Give back all of the data exactly, with every picture omitted.

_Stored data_
• • •

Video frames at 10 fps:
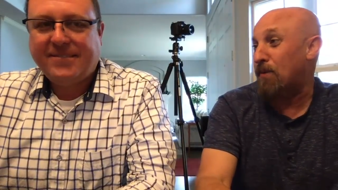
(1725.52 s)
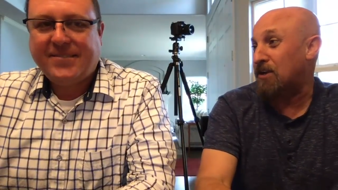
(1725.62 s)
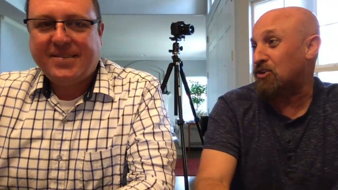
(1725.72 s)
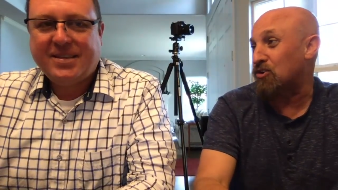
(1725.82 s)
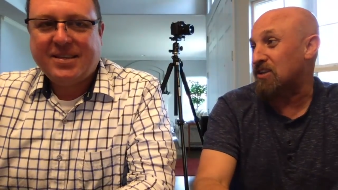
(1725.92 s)

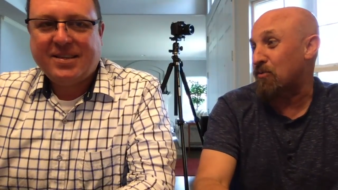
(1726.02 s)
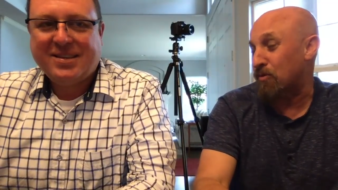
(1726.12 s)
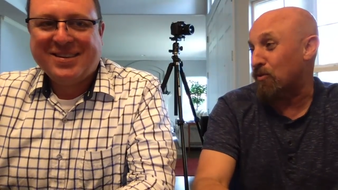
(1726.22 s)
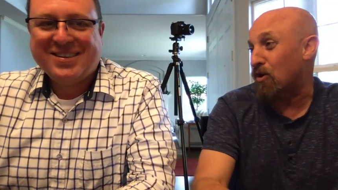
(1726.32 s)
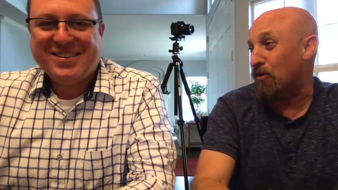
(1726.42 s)
Speaker 1: pictures when we
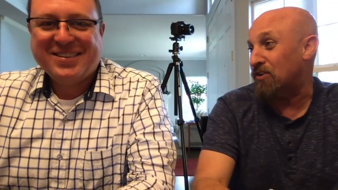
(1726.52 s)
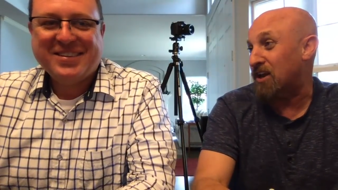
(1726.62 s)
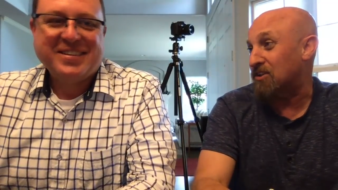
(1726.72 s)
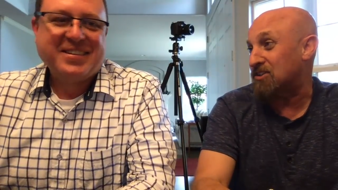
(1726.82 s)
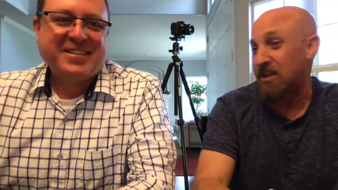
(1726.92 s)
were all done
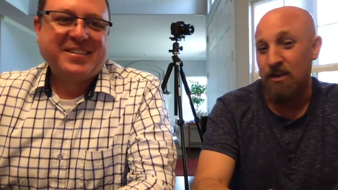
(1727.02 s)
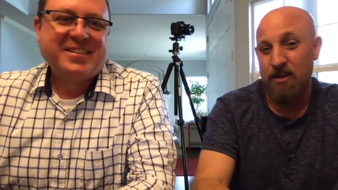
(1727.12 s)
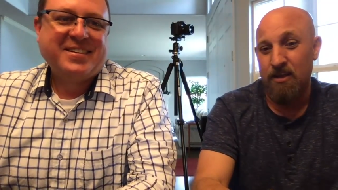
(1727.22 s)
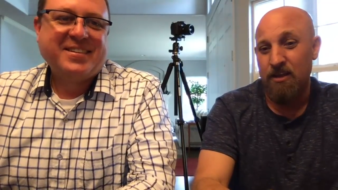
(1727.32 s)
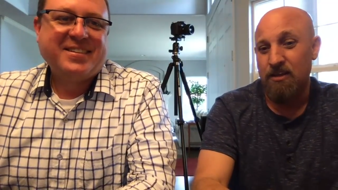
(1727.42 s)
and said,
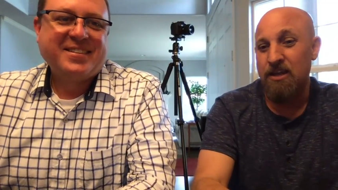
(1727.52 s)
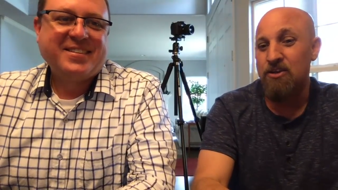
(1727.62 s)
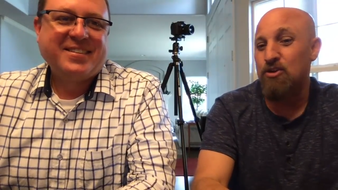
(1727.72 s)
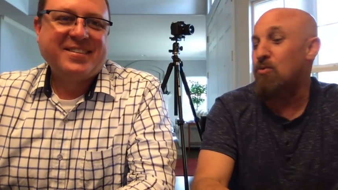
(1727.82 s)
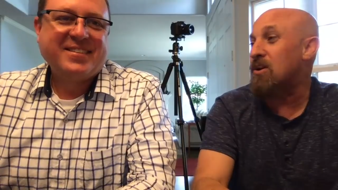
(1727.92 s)
"Can you
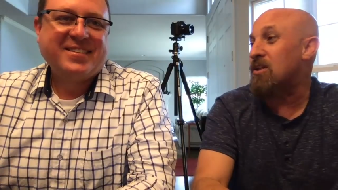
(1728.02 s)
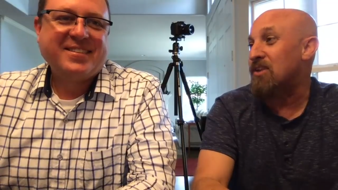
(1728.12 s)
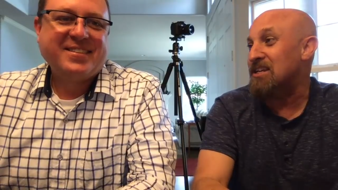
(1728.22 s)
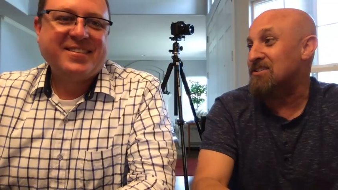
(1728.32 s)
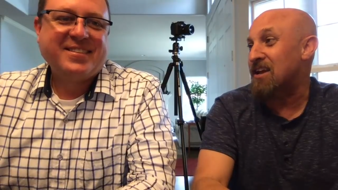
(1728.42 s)
do one of
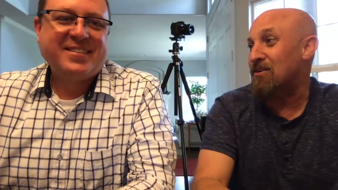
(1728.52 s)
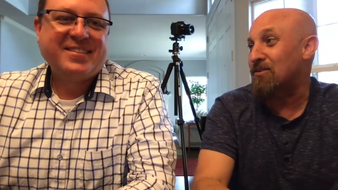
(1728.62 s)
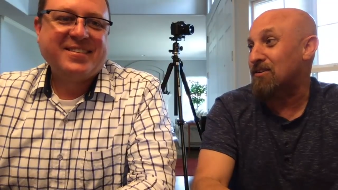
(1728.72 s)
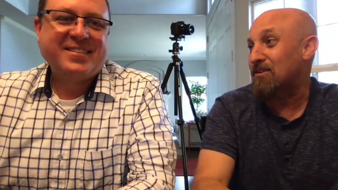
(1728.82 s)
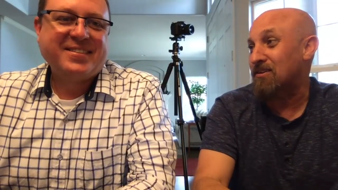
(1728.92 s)
these now?"
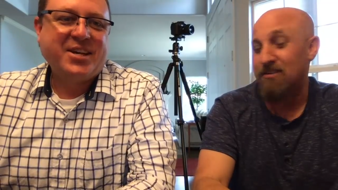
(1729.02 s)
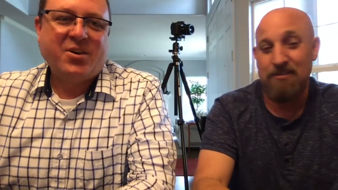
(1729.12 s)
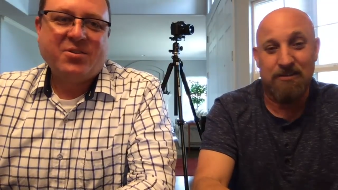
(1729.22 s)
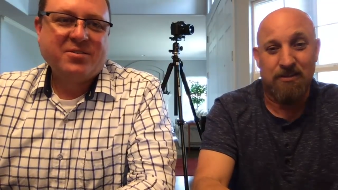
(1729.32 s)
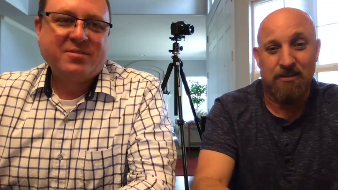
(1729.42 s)

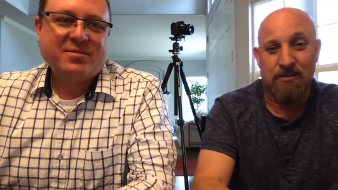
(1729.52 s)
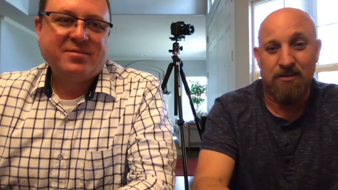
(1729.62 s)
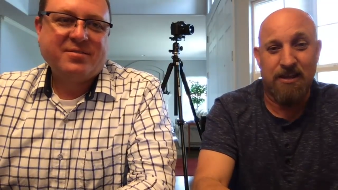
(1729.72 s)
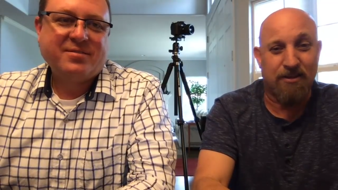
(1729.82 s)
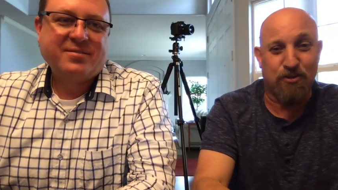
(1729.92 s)
No.
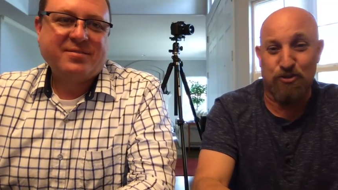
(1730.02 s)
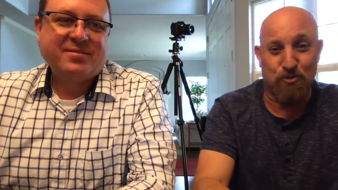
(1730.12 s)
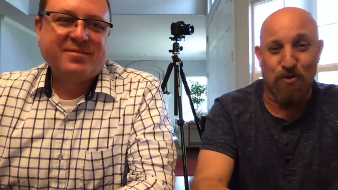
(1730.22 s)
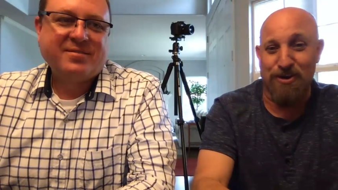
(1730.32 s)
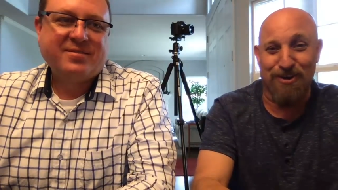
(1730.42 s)
Yeah, and you do
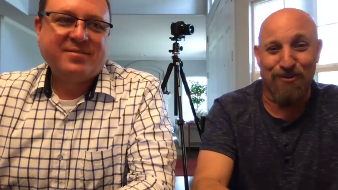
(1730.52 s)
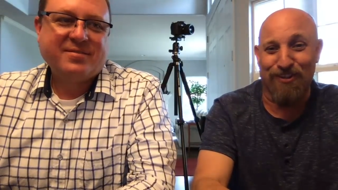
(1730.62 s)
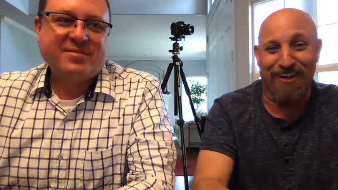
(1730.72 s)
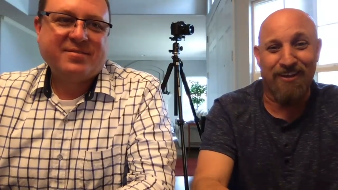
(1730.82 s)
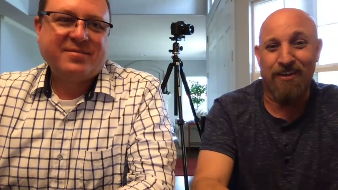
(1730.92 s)
want to go
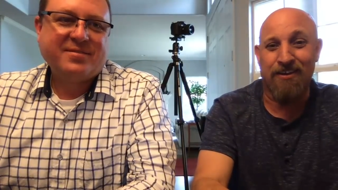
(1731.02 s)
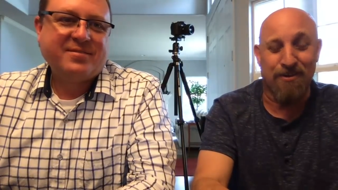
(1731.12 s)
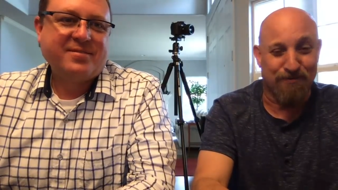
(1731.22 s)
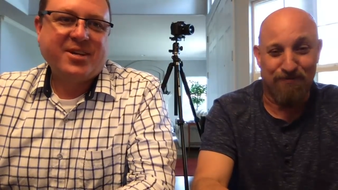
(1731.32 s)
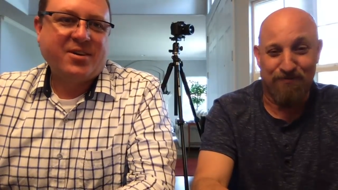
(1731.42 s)
like
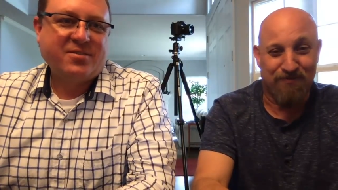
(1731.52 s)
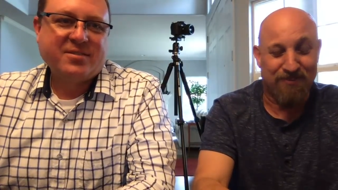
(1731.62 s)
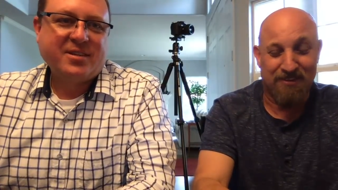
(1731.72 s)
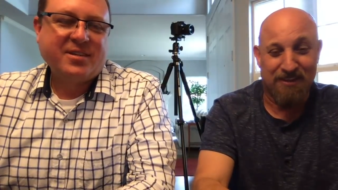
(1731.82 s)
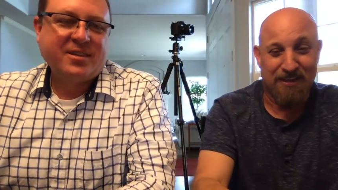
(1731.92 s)
no.
Speaker 2: No.
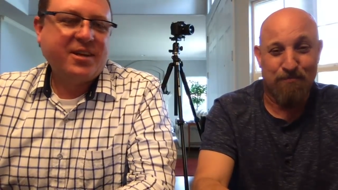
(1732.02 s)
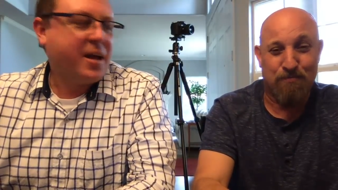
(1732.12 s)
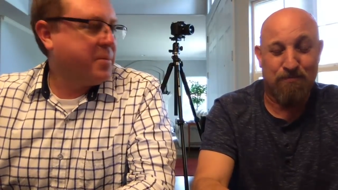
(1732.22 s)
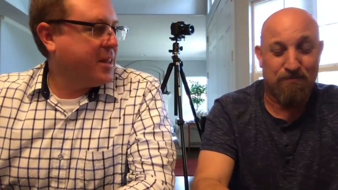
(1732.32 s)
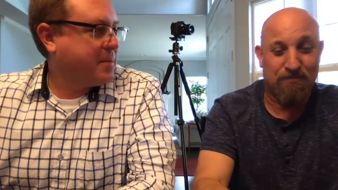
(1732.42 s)
You
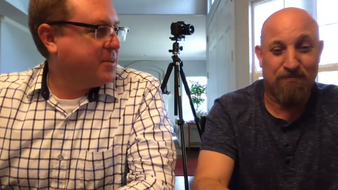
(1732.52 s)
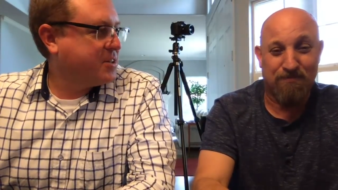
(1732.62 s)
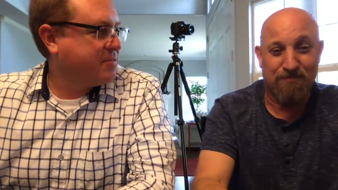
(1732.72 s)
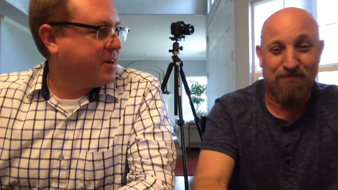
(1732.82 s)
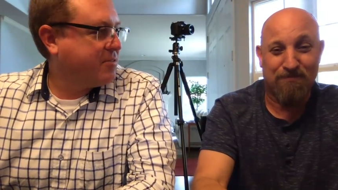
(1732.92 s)
got to be like
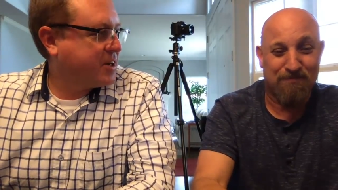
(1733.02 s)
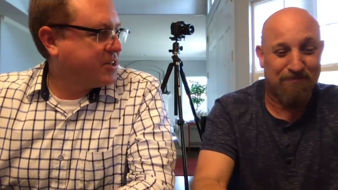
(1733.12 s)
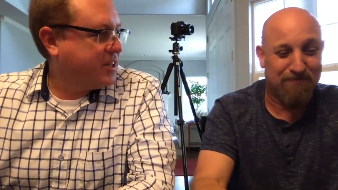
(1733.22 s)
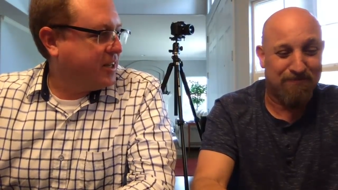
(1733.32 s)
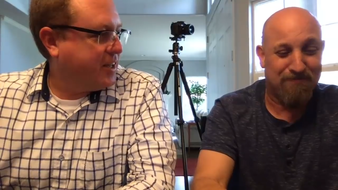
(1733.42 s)
Mr.
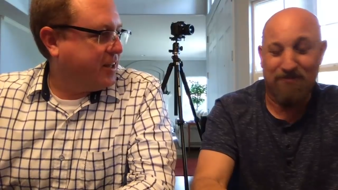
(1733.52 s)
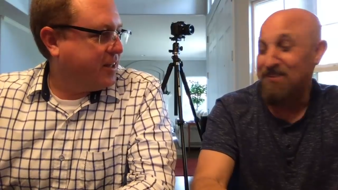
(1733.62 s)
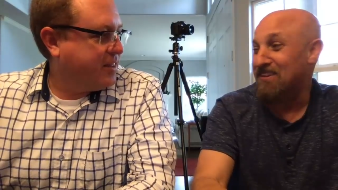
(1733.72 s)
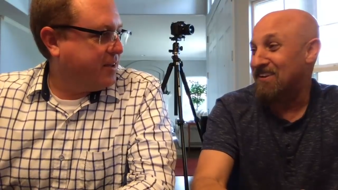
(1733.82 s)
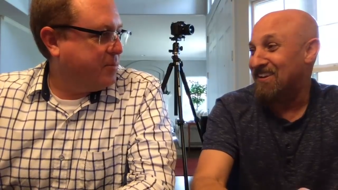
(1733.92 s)
Fredricksen in
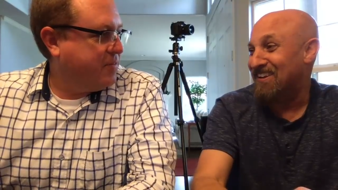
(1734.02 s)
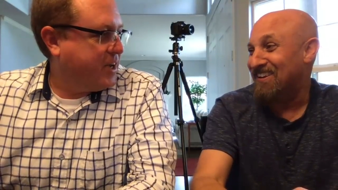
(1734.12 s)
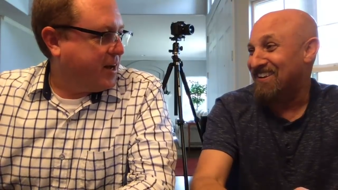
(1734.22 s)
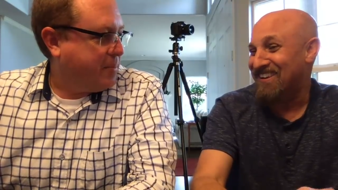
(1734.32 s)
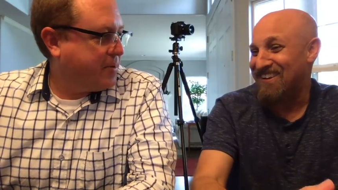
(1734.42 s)
the
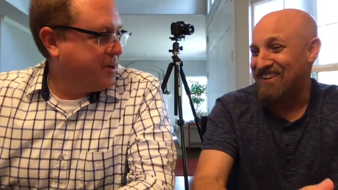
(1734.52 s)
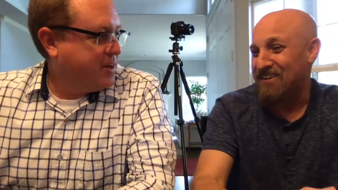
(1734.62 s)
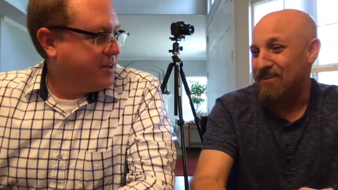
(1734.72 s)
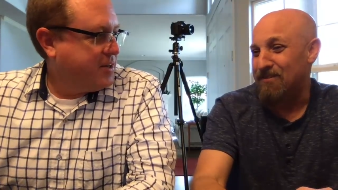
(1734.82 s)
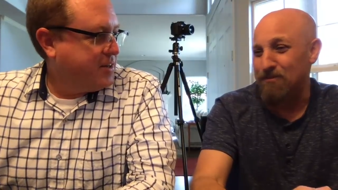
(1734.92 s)
movie Up.
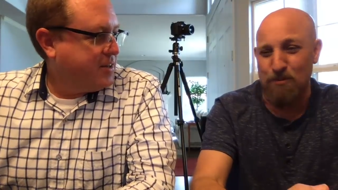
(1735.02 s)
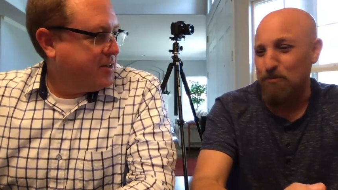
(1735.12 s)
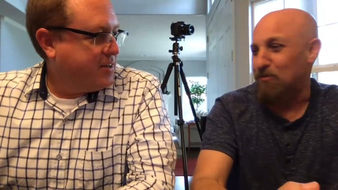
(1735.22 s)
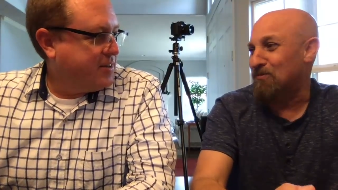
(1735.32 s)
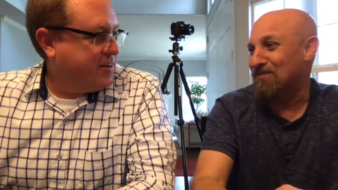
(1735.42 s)

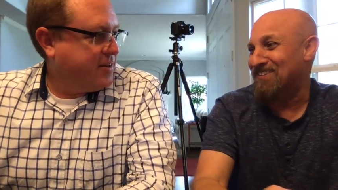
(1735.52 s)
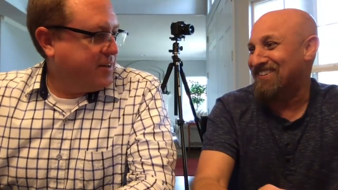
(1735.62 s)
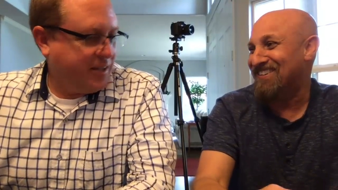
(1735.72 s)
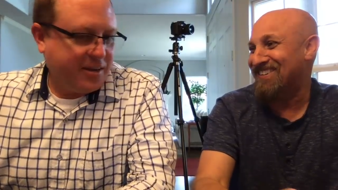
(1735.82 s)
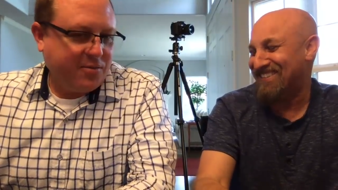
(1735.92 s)
No.
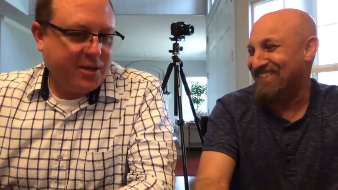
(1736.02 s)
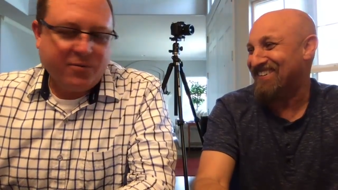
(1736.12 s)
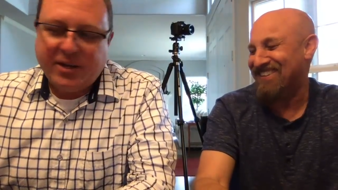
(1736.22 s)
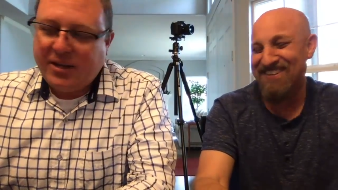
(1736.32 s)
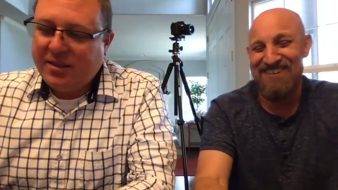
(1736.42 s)
You know,
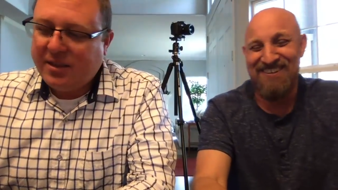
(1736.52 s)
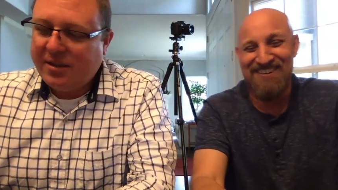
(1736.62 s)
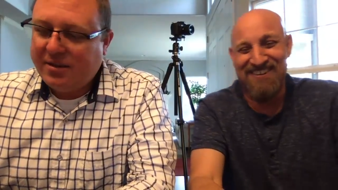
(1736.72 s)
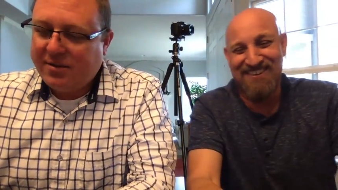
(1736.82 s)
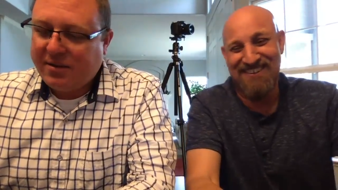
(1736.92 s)
when the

• • •

_ANSWER AREA_
Video frames at 10 fps:
(1725.52 s)
(1725.62 s)
(1725.72 s)
(1725.82 s)
(1725.92 s)

(1726.02 s)
(1726.12 s)
(1726.22 s)
(1726.32 s)
(1726.42 s)
Speaker 1: pictures when we
(1726.52 s)
(1726.62 s)
(1726.72 s)
(1726.82 s)
(1726.92 s)
were all done
(1727.02 s)
(1727.12 s)
(1727.22 s)
(1727.32 s)
(1727.42 s)
and said,
(1727.52 s)
(1727.62 s)
(1727.72 s)
(1727.82 s)
(1727.92 s)
"Can you
(1728.02 s)
(1728.12 s)
(1728.22 s)
(1728.32 s)
(1728.42 s)
do one of
(1728.52 s)
(1728.62 s)
(1728.72 s)
(1728.82 s)
(1728.92 s)
these now?"
(1729.02 s)
(1729.12 s)
(1729.22 s)
(1729.32 s)
(1729.42 s)

(1729.52 s)
(1729.62 s)
(1729.72 s)
(1729.82 s)
(1729.92 s)
No.
(1730.02 s)
(1730.12 s)
(1730.22 s)
(1730.32 s)
(1730.42 s)
Yeah, and you do
(1730.52 s)
(1730.62 s)
(1730.72 s)
(1730.82 s)
(1730.92 s)
want to go
(1731.02 s)
(1731.12 s)
(1731.22 s)
(1731.32 s)
(1731.42 s)
like
(1731.52 s)
(1731.62 s)
(1731.72 s)
(1731.82 s)
(1731.92 s)
no.
Speaker 2: No.
(1732.02 s)
(1732.12 s)
(1732.22 s)
(1732.32 s)
(1732.42 s)
You
(1732.52 s)
(1732.62 s)
(1732.72 s)
(1732.82 s)
(1732.92 s)
got to be like
(1733.02 s)
(1733.12 s)
(1733.22 s)
(1733.32 s)
(1733.42 s)
Mr.
(1733.52 s)
(1733.62 s)
(1733.72 s)
(1733.82 s)
(1733.92 s)
Fredricksen in
(1734.02 s)
(1734.12 s)
(1734.22 s)
(1734.32 s)
(1734.42 s)
the
(1734.52 s)
(1734.62 s)
(1734.72 s)
(1734.82 s)
(1734.92 s)
movie Up.
(1735.02 s)
(1735.12 s)
(1735.22 s)
(1735.32 s)
(1735.42 s)

(1735.52 s)
(1735.62 s)
(1735.72 s)
(1735.82 s)
(1735.92 s)
No.
(1736.02 s)
(1736.12 s)
(1736.22 s)
(1736.32 s)
(1736.42 s)
You know,
(1736.52 s)
(1736.62 s)
(1736.72 s)
(1736.82 s)
(1736.92 s)
when the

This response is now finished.